About ten years ago, I visited a jazz bar in Oslo where I now live - and who should come in but Shake Keane. There is a story behind this visit, but he had his flugelhorn with him. A friend took a photo. We had a chat about the 'good old days' of J&P with Joe Harriott. Sadly, this was the last photo ever taken as Shake was suddenly taken ill and died in Oslo a couple of days later.
I know how inspiring Mike's music was 50 years ago. It will continue to be and many will hope that his jazz academy will continue his ground-breaking work. Simply but profoundly, Thanks Mike. Johnny Taylor
Thanks for writing this article. Michael will be very much missed.
It was with some trepidation that I invited Michael to play at All Saints Church, Hove last September with his tribute to the famous Modern Jazz Quartet, despite being assured by Jim Hart, the vibes player in the quartet, that Michael was very approachable. Why would such a distinguished musician want to perform at a venue he had probably never heard of for less than his normal fee?!
It was typical of Michael's generosity and warmth that he immediately said "yes" and, with what I soon found was an insatiable curiosity, began asking me all about the church. He was soon talking enthusiastically about the possibility of an adapted version of Jazz Praises for All Saints!
Michael loved Englishness as the titles of some of his musical compositions illustrate: Bovingdon Poppies, Hardy Country, Green And Pleasant Land etc. He could hardly wait to set foot in our magnificent Victorian church. On the day of the concert he arrived just after three o'clock. I found him already making friends with Roger the verger and, within a few minutes, Roger had let Michael into the organ loft for a tootle on our famous Hill organ. I'm convinced that, if the other three members of the quartet hadn't arrived, he would happily have remained in the organ loft for the rest of the afternoon!
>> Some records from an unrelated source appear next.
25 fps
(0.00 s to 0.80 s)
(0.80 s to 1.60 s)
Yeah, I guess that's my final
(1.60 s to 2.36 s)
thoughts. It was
For the next two-and-a-half hours, Michael with Jim Hart, Matt Ridley and Steve Brown rehearsed the complex arrangements solidly without a break, fortified only by cups of tea that I made for them in the vestry. I sat in the church throughout this rehearsal and marvelled at their professionalism and the good-humoured banter that passed between Michael and his colleagues. The other three musicians loved him dearly and felt privileged to be working with this legend of British jazz.
Eventually, they broke to have supper at an Italian restaurant and returned to the vestry an hour later to change in good time for the concert. It was at this point that I noticed that Michael was rather out-of-breath. I got him some water and he then confessed that he suffered from angina. When I told him I had had a bypass operation a few years ago, he wanted to know all about it as he thought that he might have to have one. I encouraged him to think of it as a positive move, "a new lease of life". Sadly neither of us knew then that by the time he did go to Harefield Hospital for an operation, he would be beyond being given a new lease of life.
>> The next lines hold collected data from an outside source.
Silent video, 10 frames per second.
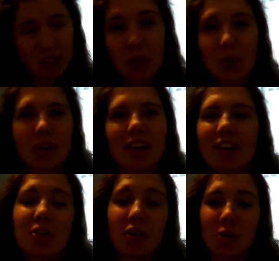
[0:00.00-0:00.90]
Oh,
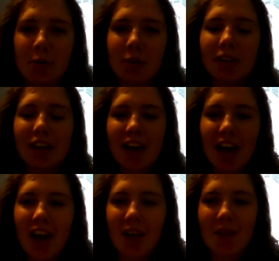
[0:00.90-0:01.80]
it's horrible.
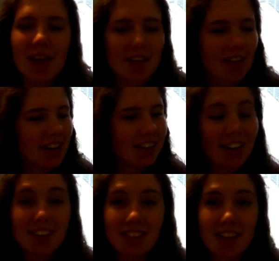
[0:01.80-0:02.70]
Anyway, let's
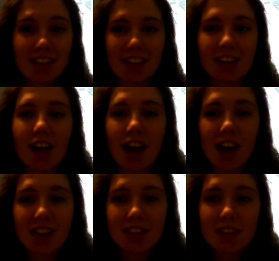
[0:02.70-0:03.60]
get started.
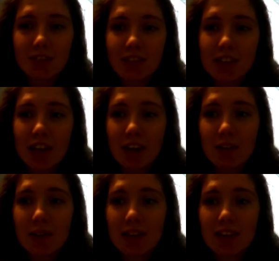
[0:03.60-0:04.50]
This
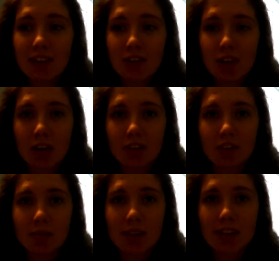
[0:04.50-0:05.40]
video is
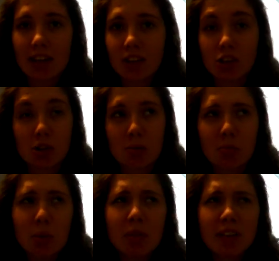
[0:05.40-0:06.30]
going to be, as you can
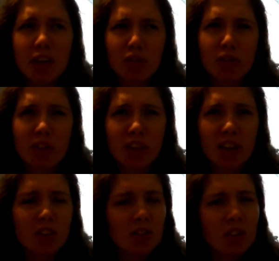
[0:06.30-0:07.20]
probably tell from the
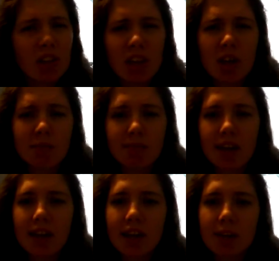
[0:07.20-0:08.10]
title,
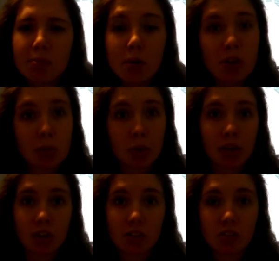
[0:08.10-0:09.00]
my beauty
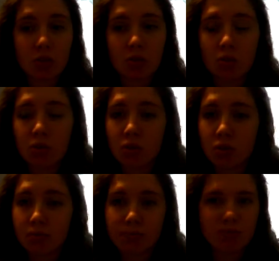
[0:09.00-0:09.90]
products
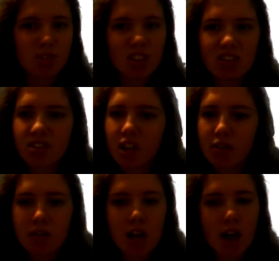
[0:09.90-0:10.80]
or just
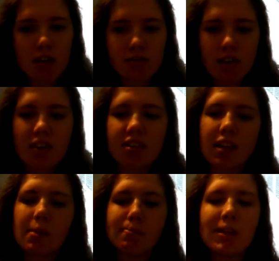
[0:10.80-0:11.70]
stuff that it's
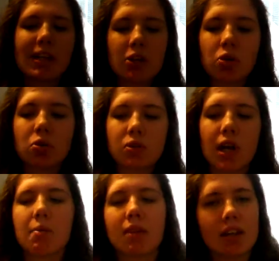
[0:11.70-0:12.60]
like a mini haul
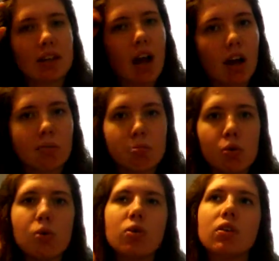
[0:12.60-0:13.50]
type thing that I've
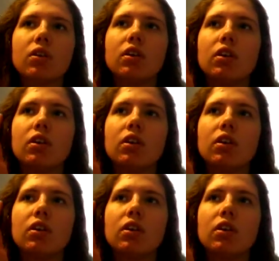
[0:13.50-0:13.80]
bought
In the vestry, he swiftly recovered and I was delighted to find the musicians changing into smart evening suits - the same formal dress adopted by the Modern Jazz Quartet itself - for the concert. There then followed two hours of the most sublime music, punctuated by Michael's quirky humour and fund of anecdotes.
As we relaxed in the vestry afterwards, there were fond farewells and promises to return. Michael was the last to leave - he would have a two-hour drive home to Berkhamsted in Hertfordshire. I saw his car out into the road; he wound down his window and called out "I've had a wonderful time, thank you so much, Peter. Please ask me to come back!" It seemed to me that I had made a new friend for life, so you can imagine my distress when I heard the news of his death. I am very grateful that I had an opportunity to share his delightful company and to get to know him.